Where have our streetcars gone?

It has been a bit of a mystery to me why the TTC (and Toronto for that matter) doesn’t take its transit history as seriously as it should. London, New York and Philadelphia operate transit museums and gift shops, and San Francisco practically operates a rolling museum of cable cars and a fleet of 1940s-era Presidents’ Conference Committee (PCC) and antique streetcars. Meanwhile Toronto can’t even muster a merchandise selection that pay our system justice, but many are delighted by the weekend diversions through Lower Bay.

The two PCCs the TTC maintains are conspicuously absent from our streets. Usually, they sit at the car barns on Queen Street East, used only for the occasional charter or special event. Toronto ran the cars in regular service until the Mike Harris era of the late 1990s, when 16 of the 18 PCCs left were sold for fire sale prices. The cars were deemed surplus after major service cuts when the province stopped directly subsidizing the TTC’s operations.

Five of those cars ended up in the small industrial city of Kenosha, Wisconsin, about half way between Chicago and Milwaukee. Like San Francisco, they decided to paint the cars differently, representing Midwest American systems (Chicago, Cincinnati, Pittsburgh, and Johnstown, Pennsylvania), but kept one in Toronto’s colours. The TTC legacy was prominent in the one car running the day I was in Kenosha — the former TTC number (4617) was still used, and on the inside there were visible reminders of a time when transit fares were cheaper (according to the sign inside, a Metropass would set you back $76 or you could buy 12 tokens for $16.00) and the Ontario Government still in the business of subsidizing transit operations. Kenosha is hoping the streetcars will help revitalize its Lake Michigan waterfront, and connect new condos and townhouses by the water to its small downtown and the Metra station, where commuters can transfer to trains headed for Chicago.

Even though fares were only 25 cents – I felt weird paying so little – ridership this Friday afternoon was light. If you find yourself in Chicago, Kenosha might be worth a side trip. I combined this stopover with a visit to nearby Racine, where SC Johnson Wax offers free Friday tours of its famous Frank Lloyd Wright-designed office building.
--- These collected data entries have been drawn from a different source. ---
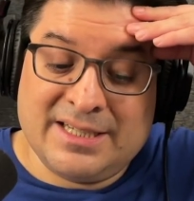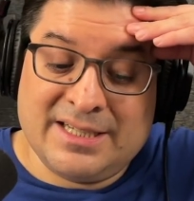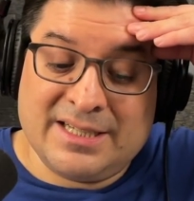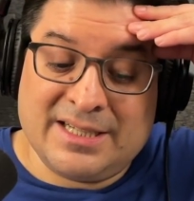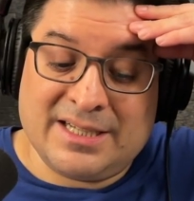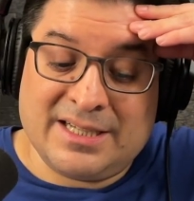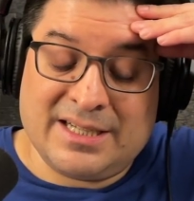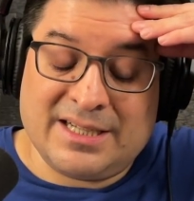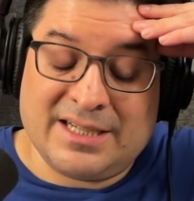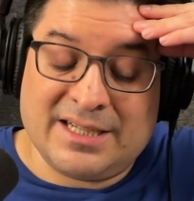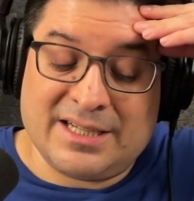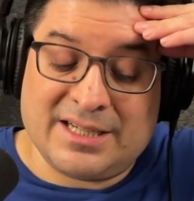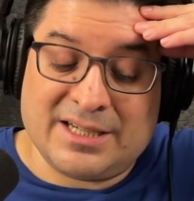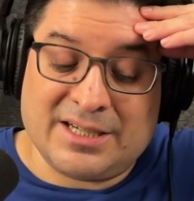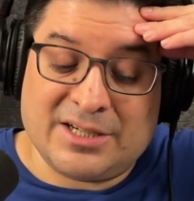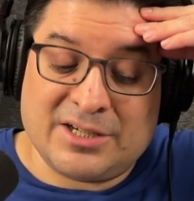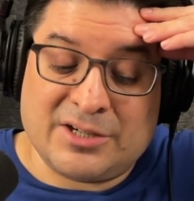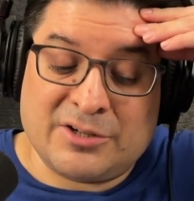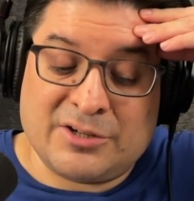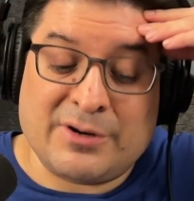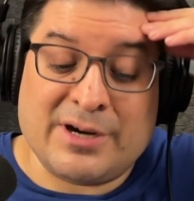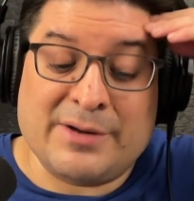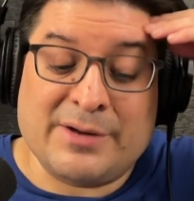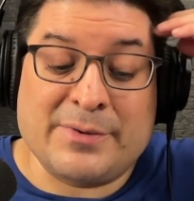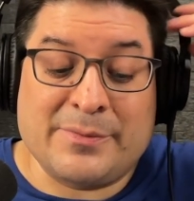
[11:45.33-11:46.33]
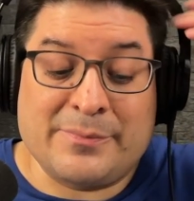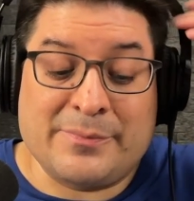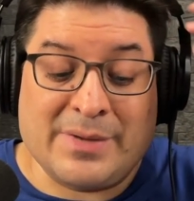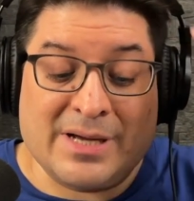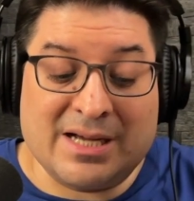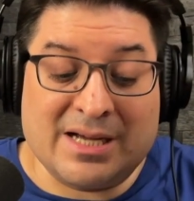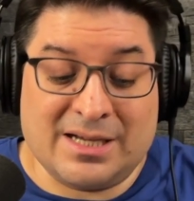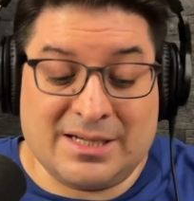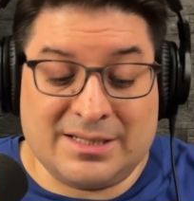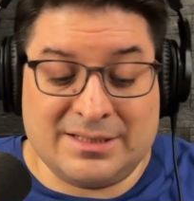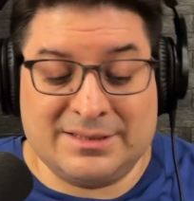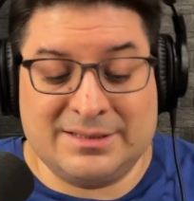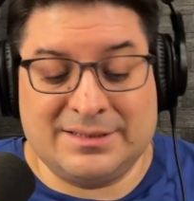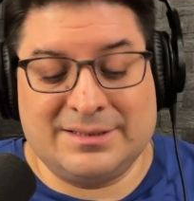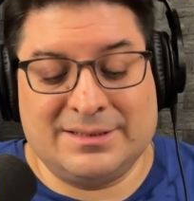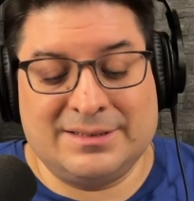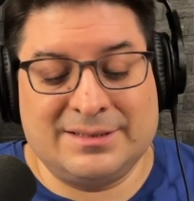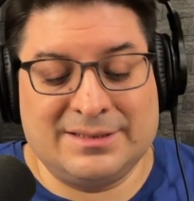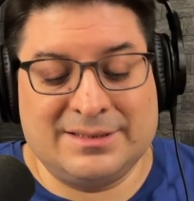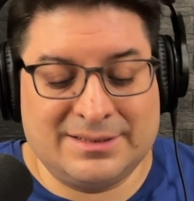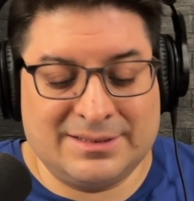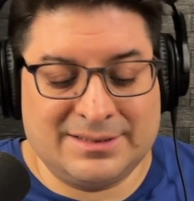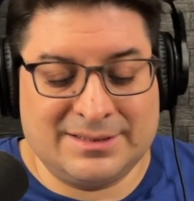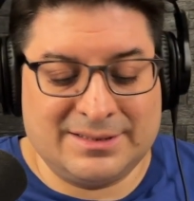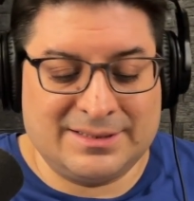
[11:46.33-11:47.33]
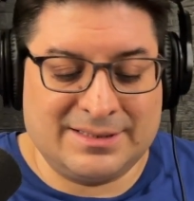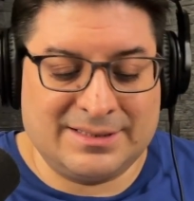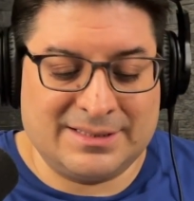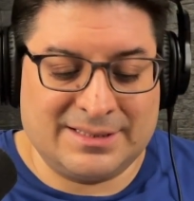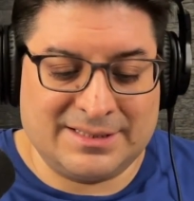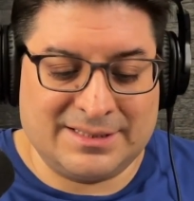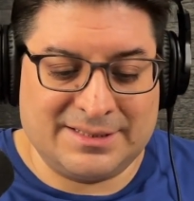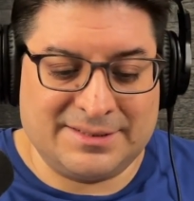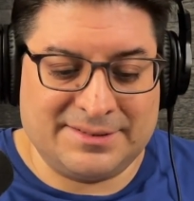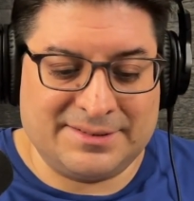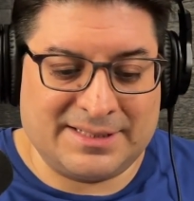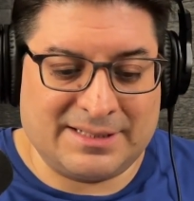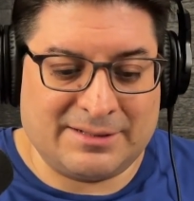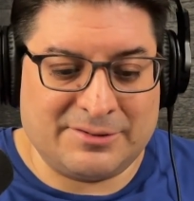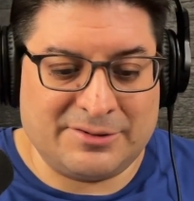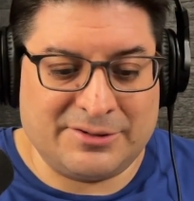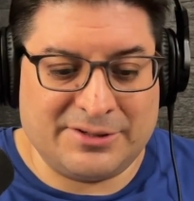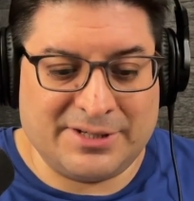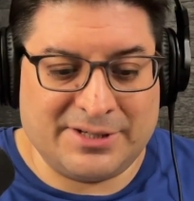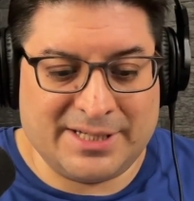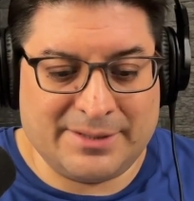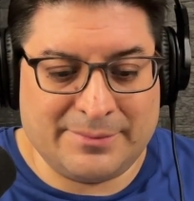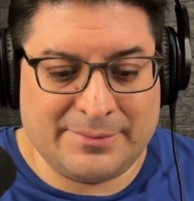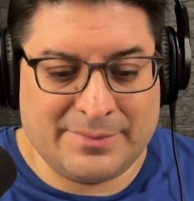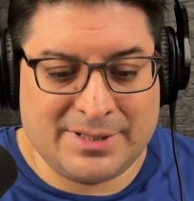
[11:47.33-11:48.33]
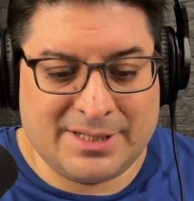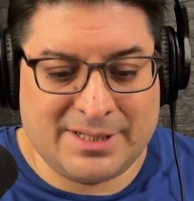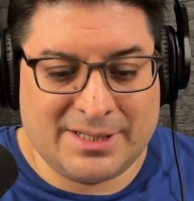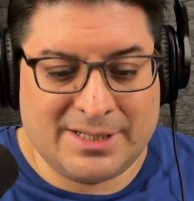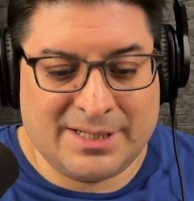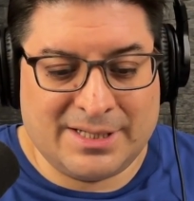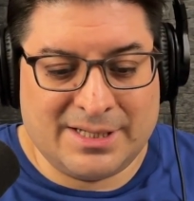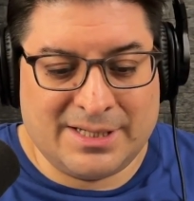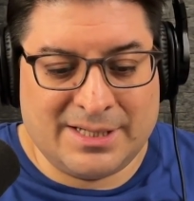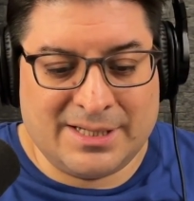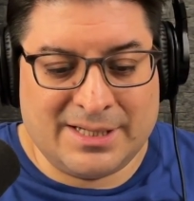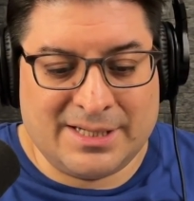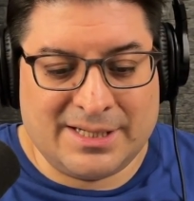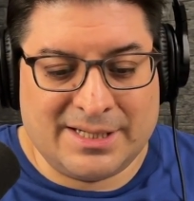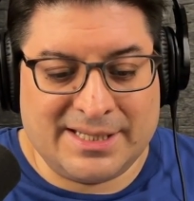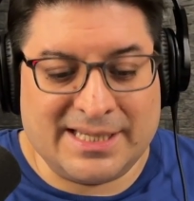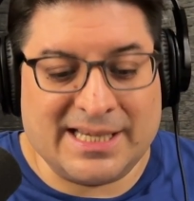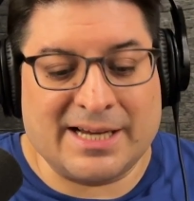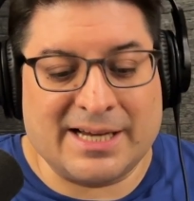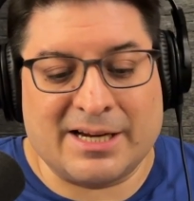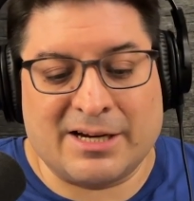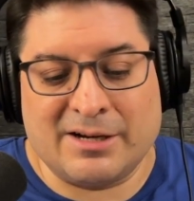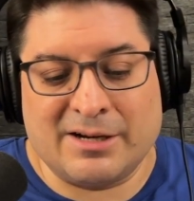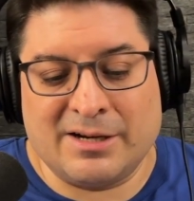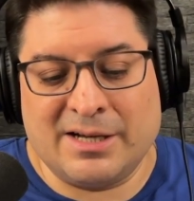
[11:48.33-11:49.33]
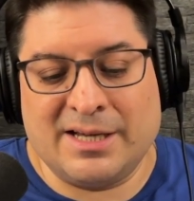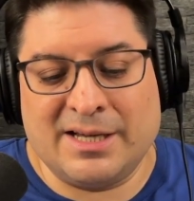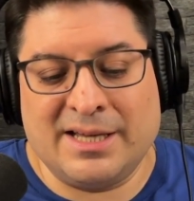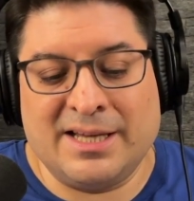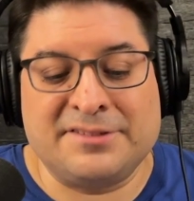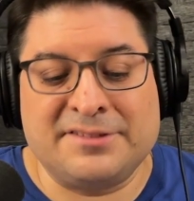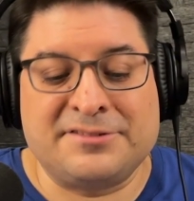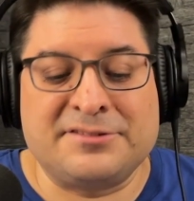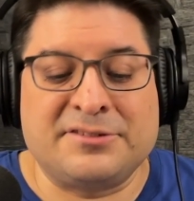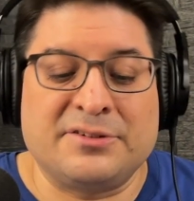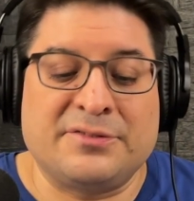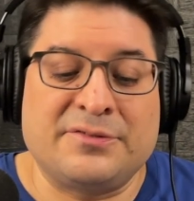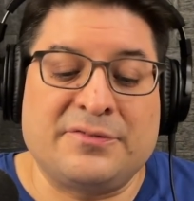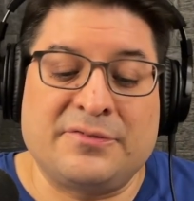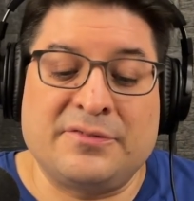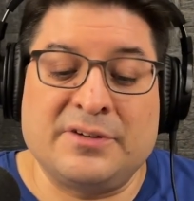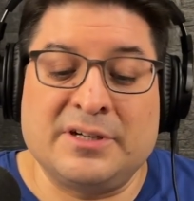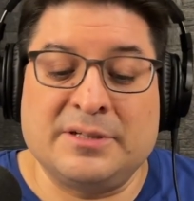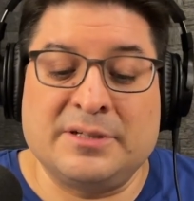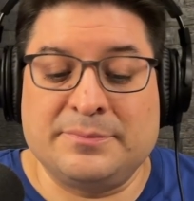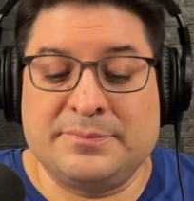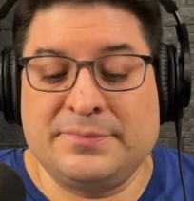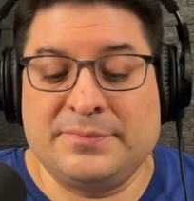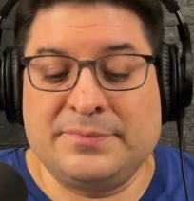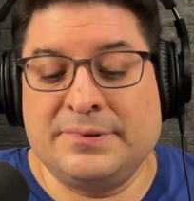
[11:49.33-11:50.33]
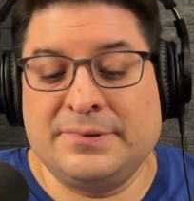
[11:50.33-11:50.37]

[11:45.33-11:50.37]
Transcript: Grandmama, is that her name? Yeah, Hester Frump,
By the way, San Francisco bought another set of PCCs from New Jersey — one has just been delivered in the TTC colour scheme. And why not? Toronto once had the the largest PCC fleet in the world. We still have an extensive and interesting network of street railways, an idea that Kenosha and almost every other city on this continent disposed of by the 1950s.

20 comments

  1. The last I heard TTC PCC charters were restricted to the non-winter months. Not sure if this policy was based on unpredictable winter (automobile) driving, which could endanger an historic streetcar on a charter or simply exposure to the harsh elements. If the latter is the reason it doesn’t make much sense to keep the PCCs in an outdoor yard all winter. Keep them active, I say.

  2. I believe the PCC streetcars were taken off the Harbourfront line because waterfront residents complained of the noise they made rounding the corners in addition to the fact that they were surplus as a result of service cuts.

  3. It was pretty neat to see Toronto’s PCC’s running in San Francisco. You look up and in giant letters it says “TORONTO”, almost as if you haven’t left! Except for the palm trees.

  4. there is grass in the rail bed of the streetcar right-of-way in the last photo of this posting. this technique seems to be widespread around the world. it certainly makes streetcar dedicated rights-of-way aesthetically attractive, and is consistent with the environmental protection agenda of public transit developments.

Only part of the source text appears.